The Iraq’s leader’s 40-minute televised speech was filled with stirring rhetoric, but omitted any mention of Iraq’s talks with the UN about the issues of lifting sanctions and readmitting weapons inspectors. Iraq has submitted a list of questions to the UN focusing on what measures would be taken to remove sanctions should Iraq let the inspectors back in.
The US has made clear that it will press ahead with its plans to bring down the Iraqi regime whether the inspectors return or not. The Bush administration has also indicated that it does not require UN Security Council approval for military action against Iraq, and that it is also entitled to proceed with an attack on Iraq without securing congressional backing.
After three days of his talks with Turkish defence officials, Wolfowitz said on 16 July: ‘The current regime in Iraq is a serious danger to the US and other countries. But the president has not made the hard decisions about what course to take.’ He also made clear that he had assured Turkish officials that the US was utterly opposed to the creation of a Kurdish state in northern Iraq. Ankara has expressed concern lest the collapse of the Baghdad regime should encourage Iraqi Kurds to set up a state, which would risk destabilising Kurdish-populated areas in eastern Turkey.
Wolfowitz arrived in Ankara amid a fresh political crisis, as several ministers have pulled out of the government headed by the ailing Prime Minister Bulent Ecevit. Elections are scheduled to take place on 3 November. Whatever government is formed after that date is expected to co-operate with US military plans for Iraq. However, Turkish officials are reported have expressed scepticism about the enterprise, particularly given the lack of clarity about what regime would follow the downfall of Saddam Hussein.
‘We would like to see an Iraq that’s democratic,’ Wolfowitz said. ‘The details of how that happens is not so simple. It’s a very complex subject.’
US vice-president Dick Cheney attended the London meeting of Iraqi exiles as an observer. The meeting, dominated by former military officers, was aimed at sending a message to officers inside Iraq to rise up against Saddam Hussein in the event of a coup attempt or an American invasion.
Also present at the meeting was former Jordanian crown prince Hassan bin Talal, who said he was there strictly in a personal capacity.

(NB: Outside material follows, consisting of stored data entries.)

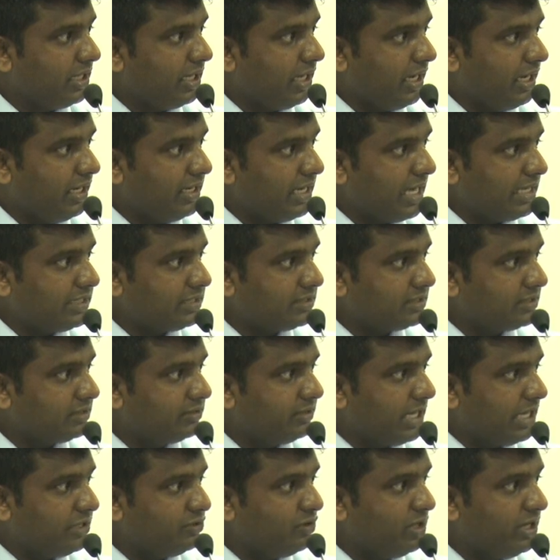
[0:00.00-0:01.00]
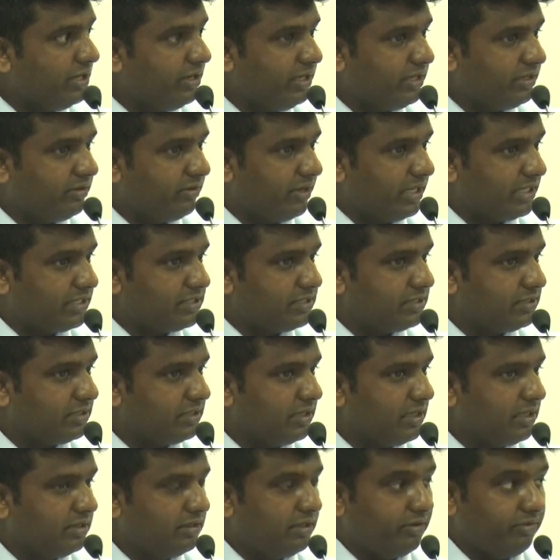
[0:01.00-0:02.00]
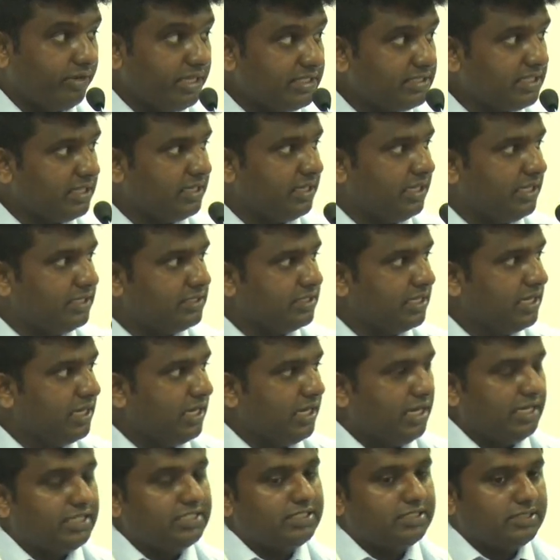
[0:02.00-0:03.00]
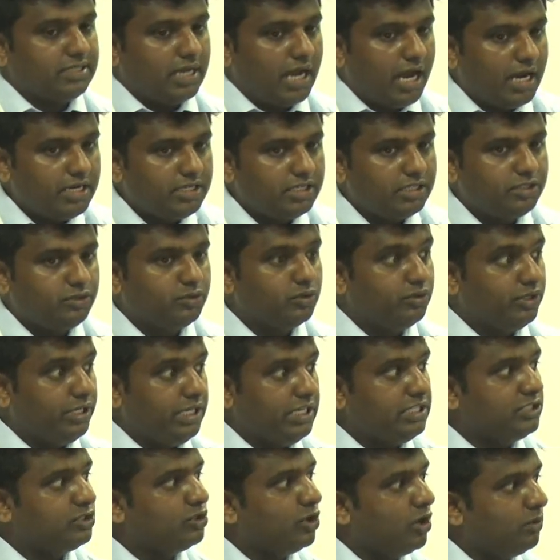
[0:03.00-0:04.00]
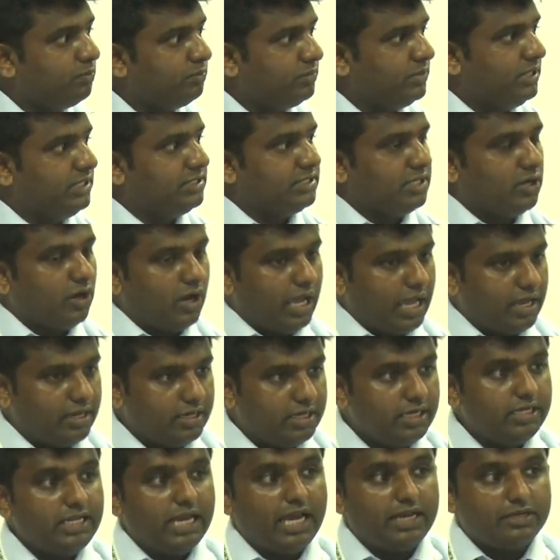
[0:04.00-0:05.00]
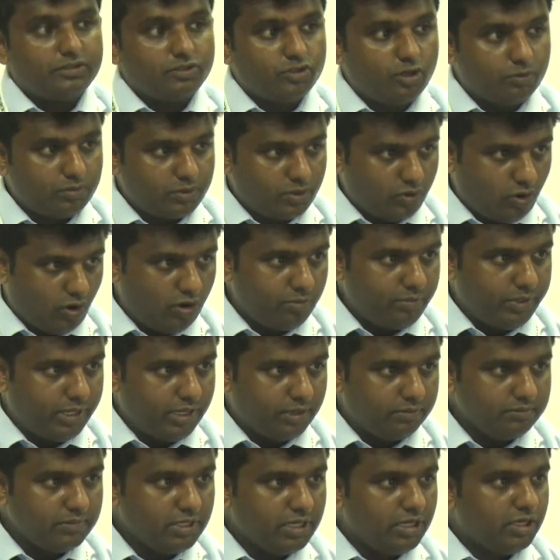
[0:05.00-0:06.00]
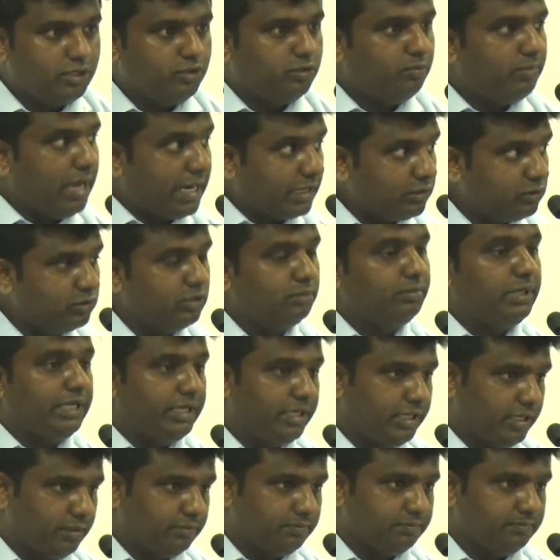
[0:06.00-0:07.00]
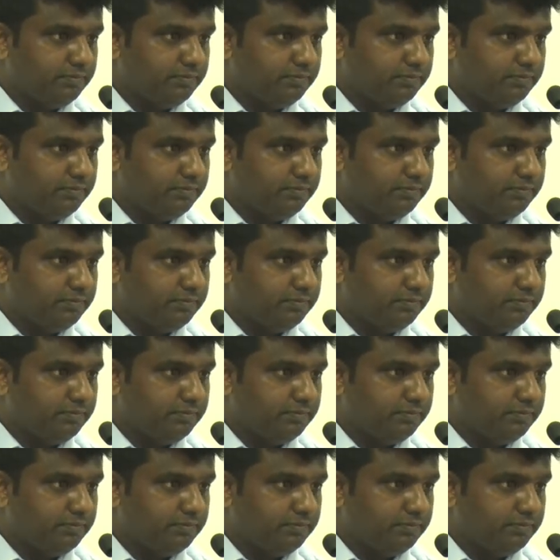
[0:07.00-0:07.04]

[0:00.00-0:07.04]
It has gradually decreased. The reason is it started to desorb this early adsorbed chromium to back to the medium.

The Jordanian government has strongly denied suggestions that Jordan might provide military support facilities for the anti-Iraq operation.
Kuwait, another Iraqi neighbour expected to play a key role in any such operation, has made clear that it wants UN cover. ‘Kuwait does not support threats to hit Iraq,’ said Defence Minister Sheikh Jaber al-Hamad al-Sabah on 18 July. ‘Our acceptance for this matter is conditional on an international blanket decision within the global organisation.’